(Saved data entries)
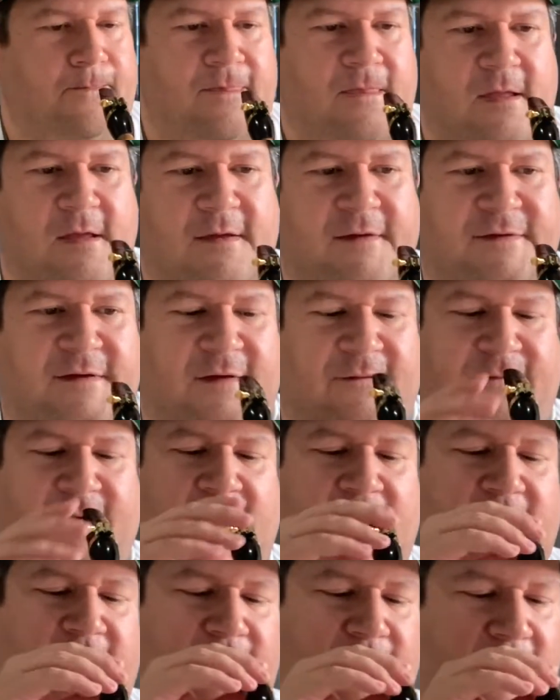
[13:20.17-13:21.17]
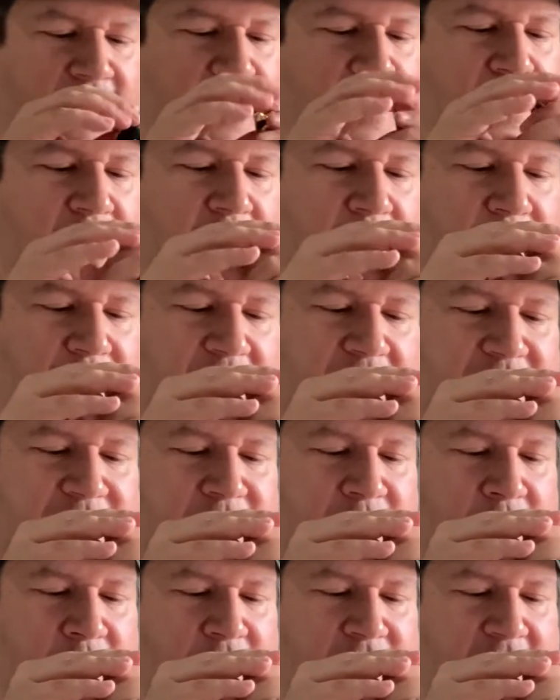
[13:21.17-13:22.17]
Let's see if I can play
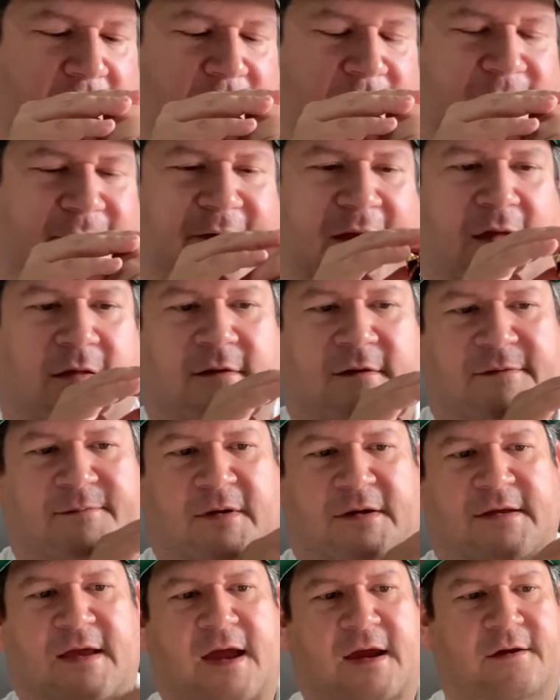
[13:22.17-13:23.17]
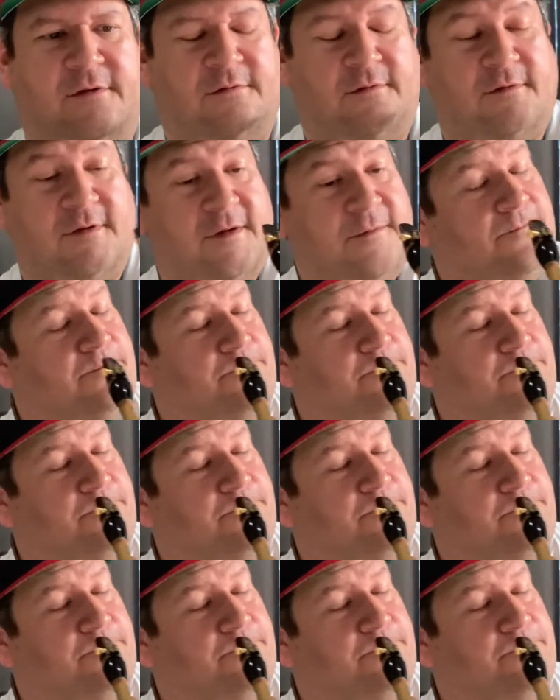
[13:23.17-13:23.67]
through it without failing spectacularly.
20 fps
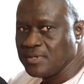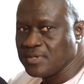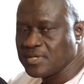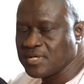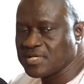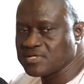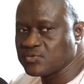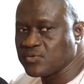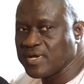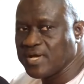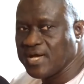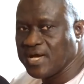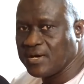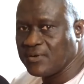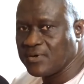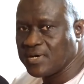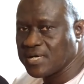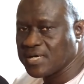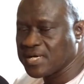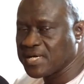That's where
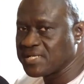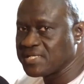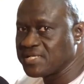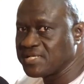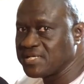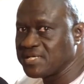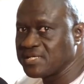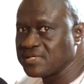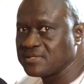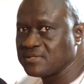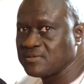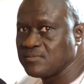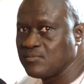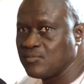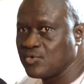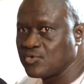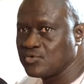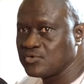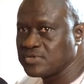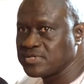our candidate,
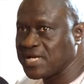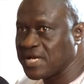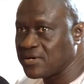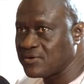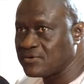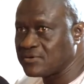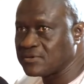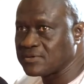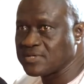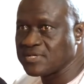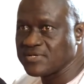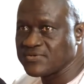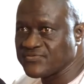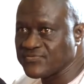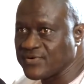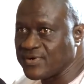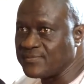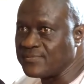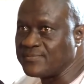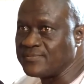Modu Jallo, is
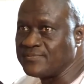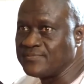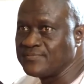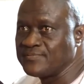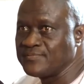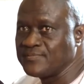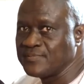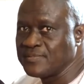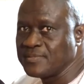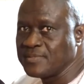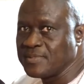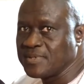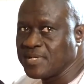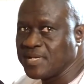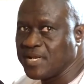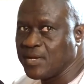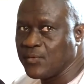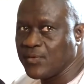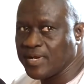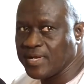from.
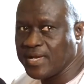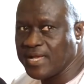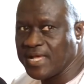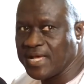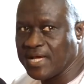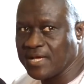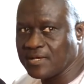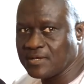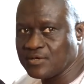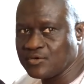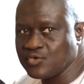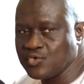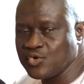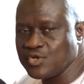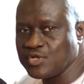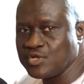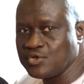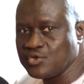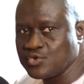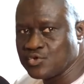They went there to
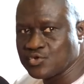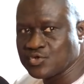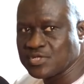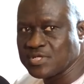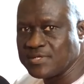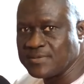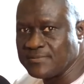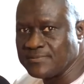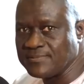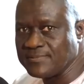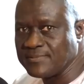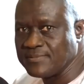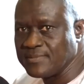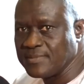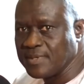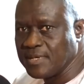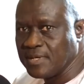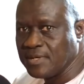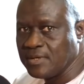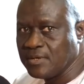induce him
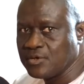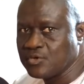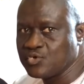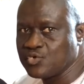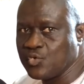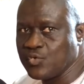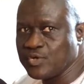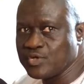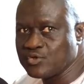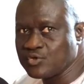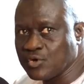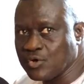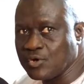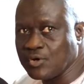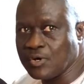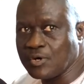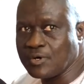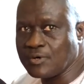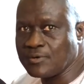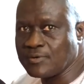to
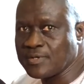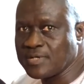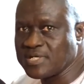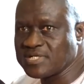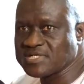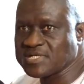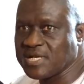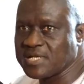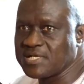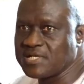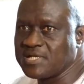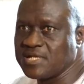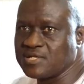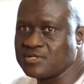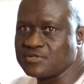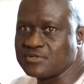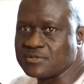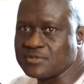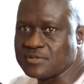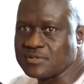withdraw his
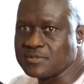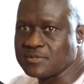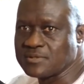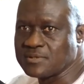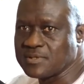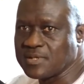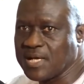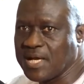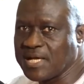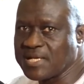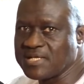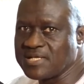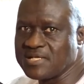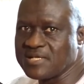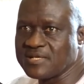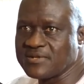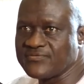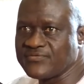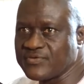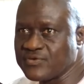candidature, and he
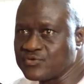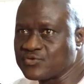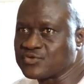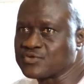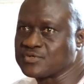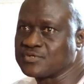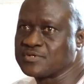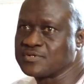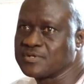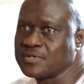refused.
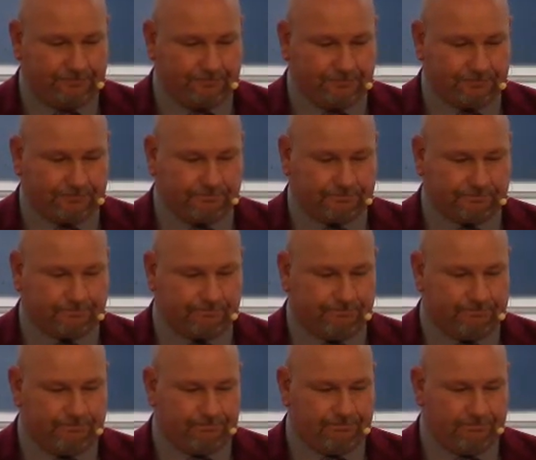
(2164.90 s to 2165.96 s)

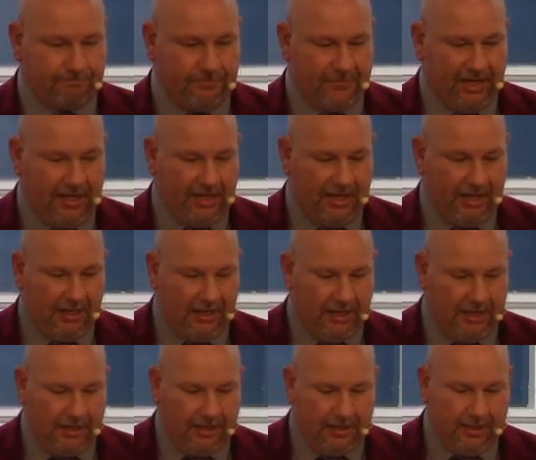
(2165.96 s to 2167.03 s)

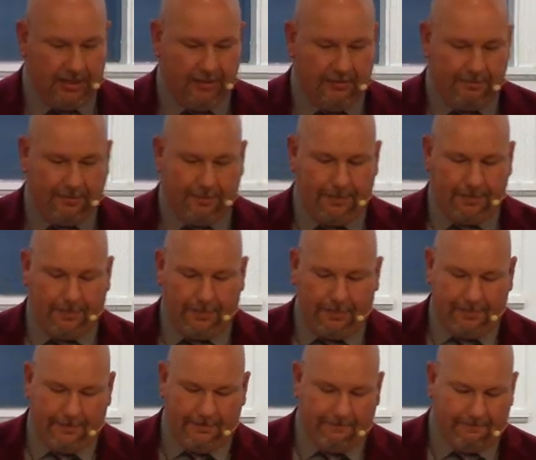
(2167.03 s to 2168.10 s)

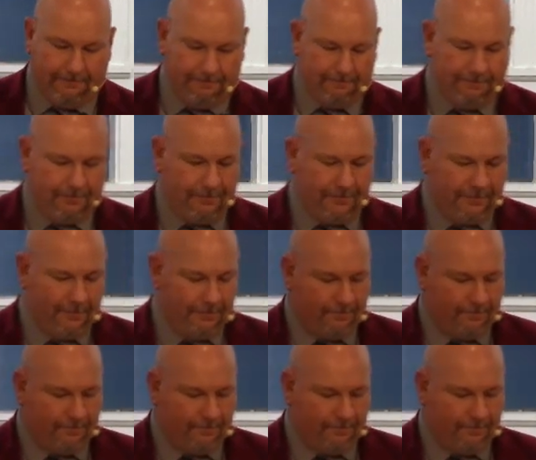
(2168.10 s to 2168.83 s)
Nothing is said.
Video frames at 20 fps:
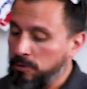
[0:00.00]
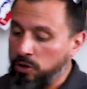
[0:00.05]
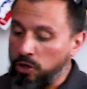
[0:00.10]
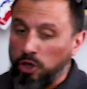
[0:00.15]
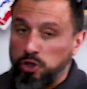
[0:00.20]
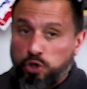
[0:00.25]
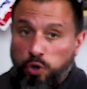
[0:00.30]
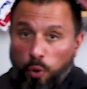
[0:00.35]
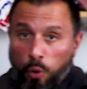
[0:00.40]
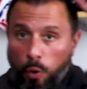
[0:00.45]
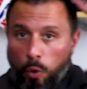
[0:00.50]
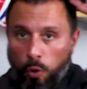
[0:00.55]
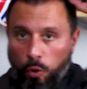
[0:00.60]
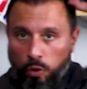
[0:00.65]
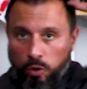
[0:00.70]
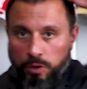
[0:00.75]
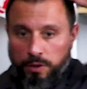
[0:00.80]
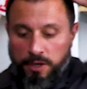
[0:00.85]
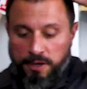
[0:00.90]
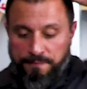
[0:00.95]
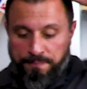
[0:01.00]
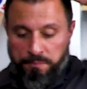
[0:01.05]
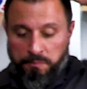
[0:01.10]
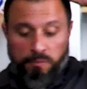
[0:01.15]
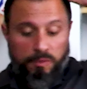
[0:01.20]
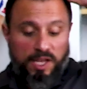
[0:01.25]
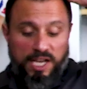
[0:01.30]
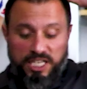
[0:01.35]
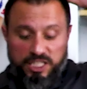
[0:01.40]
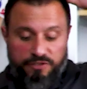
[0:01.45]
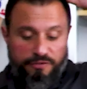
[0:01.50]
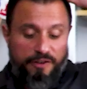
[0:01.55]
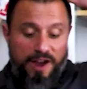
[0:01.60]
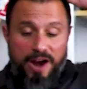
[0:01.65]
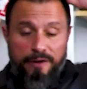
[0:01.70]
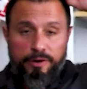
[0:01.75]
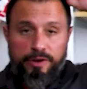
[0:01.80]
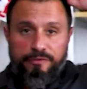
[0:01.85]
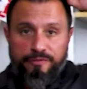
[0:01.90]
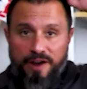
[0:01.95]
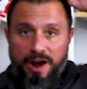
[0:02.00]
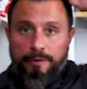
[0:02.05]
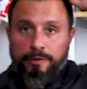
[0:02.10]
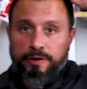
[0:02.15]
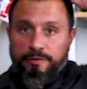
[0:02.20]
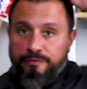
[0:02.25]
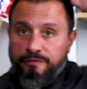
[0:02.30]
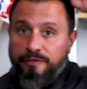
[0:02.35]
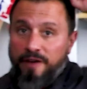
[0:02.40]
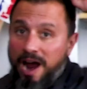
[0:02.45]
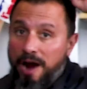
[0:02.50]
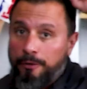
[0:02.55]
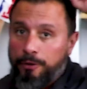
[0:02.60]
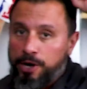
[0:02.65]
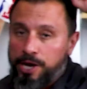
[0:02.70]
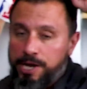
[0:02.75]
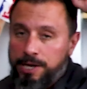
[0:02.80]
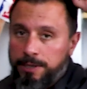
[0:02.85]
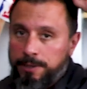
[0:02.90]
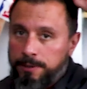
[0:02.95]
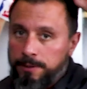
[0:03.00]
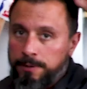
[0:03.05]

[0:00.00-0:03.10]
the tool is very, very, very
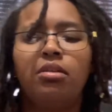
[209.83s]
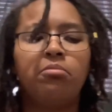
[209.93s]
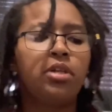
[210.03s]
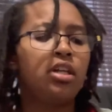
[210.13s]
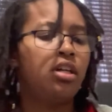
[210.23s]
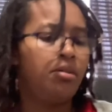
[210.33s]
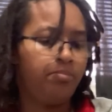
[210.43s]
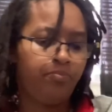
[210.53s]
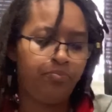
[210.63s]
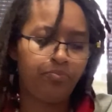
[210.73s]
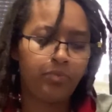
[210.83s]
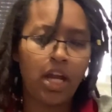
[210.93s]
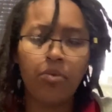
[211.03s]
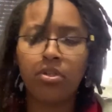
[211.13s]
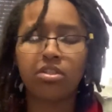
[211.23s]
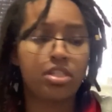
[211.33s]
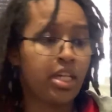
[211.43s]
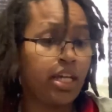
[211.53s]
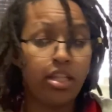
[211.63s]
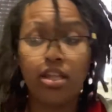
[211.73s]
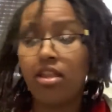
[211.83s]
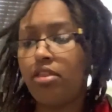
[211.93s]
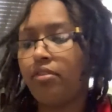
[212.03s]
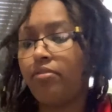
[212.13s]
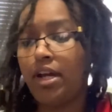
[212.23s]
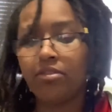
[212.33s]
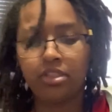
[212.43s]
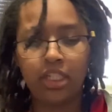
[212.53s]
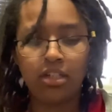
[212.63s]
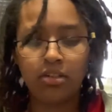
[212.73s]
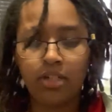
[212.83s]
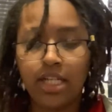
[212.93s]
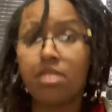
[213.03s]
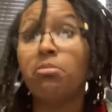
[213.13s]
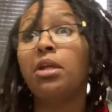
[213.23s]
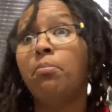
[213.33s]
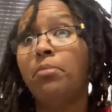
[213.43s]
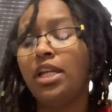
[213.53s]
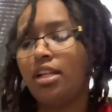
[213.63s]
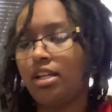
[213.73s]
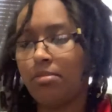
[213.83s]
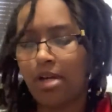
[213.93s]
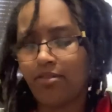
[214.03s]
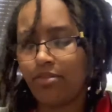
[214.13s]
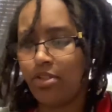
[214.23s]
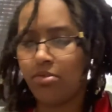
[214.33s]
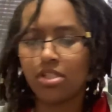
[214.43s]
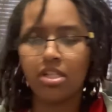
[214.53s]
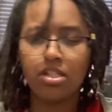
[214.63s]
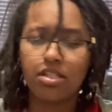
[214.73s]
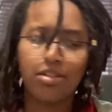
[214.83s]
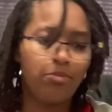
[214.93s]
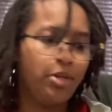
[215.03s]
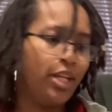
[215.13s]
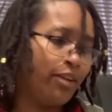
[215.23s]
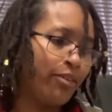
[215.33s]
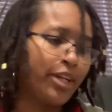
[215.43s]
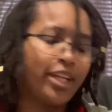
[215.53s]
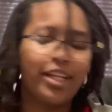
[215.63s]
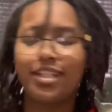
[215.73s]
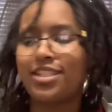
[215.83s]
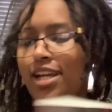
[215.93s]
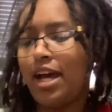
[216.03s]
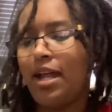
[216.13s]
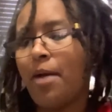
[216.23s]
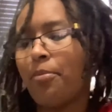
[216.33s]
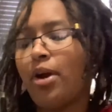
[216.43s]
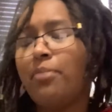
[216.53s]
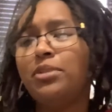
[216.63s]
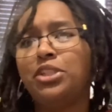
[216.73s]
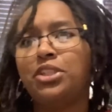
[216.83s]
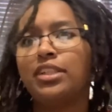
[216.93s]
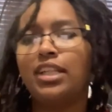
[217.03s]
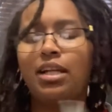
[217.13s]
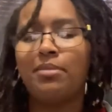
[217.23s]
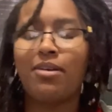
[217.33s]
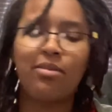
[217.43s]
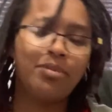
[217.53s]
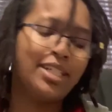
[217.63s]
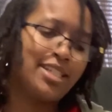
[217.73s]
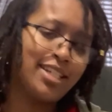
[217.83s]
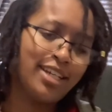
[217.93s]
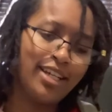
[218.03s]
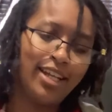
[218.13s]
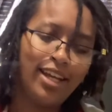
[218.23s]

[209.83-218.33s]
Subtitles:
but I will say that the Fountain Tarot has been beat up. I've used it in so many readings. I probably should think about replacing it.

* WHAT THE TASK ASKS
What you should produce is an exact copy of the records, with the pictures left out.

* RESULT OF THIS EXERCISE
[13:20.17-13:21.17]
[13:21.17-13:22.17]
Let's see if I can play
[13:22.17-13:23.17]
[13:23.17-13:23.67]
through it without failing spectacularly.
20 fps
That's where
our candidate,
Modu Jallo, is
from.
They went there to
induce him
to
withdraw his
candidature, and he
refused.
(2164.90 s to 2165.96 s)

(2165.96 s to 2167.03 s)

(2167.03 s to 2168.10 s)

(2168.10 s to 2168.83 s)
Nothing is said.
Video frames at 20 fps:
[0:00.00]
[0:00.05]
[0:00.10]
[0:00.15]
[0:00.20]
[0:00.25]
[0:00.30]
[0:00.35]
[0:00.40]
[0:00.45]
[0:00.50]
[0:00.55]
[0:00.60]
[0:00.65]
[0:00.70]
[0:00.75]
[0:00.80]
[0:00.85]
[0:00.90]
[0:00.95]
[0:01.00]
[0:01.05]
[0:01.10]
[0:01.15]
[0:01.20]
[0:01.25]
[0:01.30]
[0:01.35]
[0:01.40]
[0:01.45]
[0:01.50]
[0:01.55]
[0:01.60]
[0:01.65]
[0:01.70]
[0:01.75]
[0:01.80]
[0:01.85]
[0:01.90]
[0:01.95]
[0:02.00]
[0:02.05]
[0:02.10]
[0:02.15]
[0:02.20]
[0:02.25]
[0:02.30]
[0:02.35]
[0:02.40]
[0:02.45]
[0:02.50]
[0:02.55]
[0:02.60]
[0:02.65]
[0:02.70]
[0:02.75]
[0:02.80]
[0:02.85]
[0:02.90]
[0:02.95]
[0:03.00]
[0:03.05]

[0:00.00-0:03.10]
the tool is very, very, very
[209.83s]
[209.93s]
[210.03s]
[210.13s]
[210.23s]
[210.33s]
[210.43s]
[210.53s]
[210.63s]
[210.73s]
[210.83s]
[210.93s]
[211.03s]
[211.13s]
[211.23s]
[211.33s]
[211.43s]
[211.53s]
[211.63s]
[211.73s]
[211.83s]
[211.93s]
[212.03s]
[212.13s]
[212.23s]
[212.33s]
[212.43s]
[212.53s]
[212.63s]
[212.73s]
[212.83s]
[212.93s]
[213.03s]
[213.13s]
[213.23s]
[213.33s]
[213.43s]
[213.53s]
[213.63s]
[213.73s]
[213.83s]
[213.93s]
[214.03s]
[214.13s]
[214.23s]
[214.33s]
[214.43s]
[214.53s]
[214.63s]
[214.73s]
[214.83s]
[214.93s]
[215.03s]
[215.13s]
[215.23s]
[215.33s]
[215.43s]
[215.53s]
[215.63s]
[215.73s]
[215.83s]
[215.93s]
[216.03s]
[216.13s]
[216.23s]
[216.33s]
[216.43s]
[216.53s]
[216.63s]
[216.73s]
[216.83s]
[216.93s]
[217.03s]
[217.13s]
[217.23s]
[217.33s]
[217.43s]
[217.53s]
[217.63s]
[217.73s]
[217.83s]
[217.93s]
[218.03s]
[218.13s]
[218.23s]

[209.83-218.33s]
Subtitles:
but I will say that the Fountain Tarot has been beat up. I've used it in so many readings. I probably should think about replacing it.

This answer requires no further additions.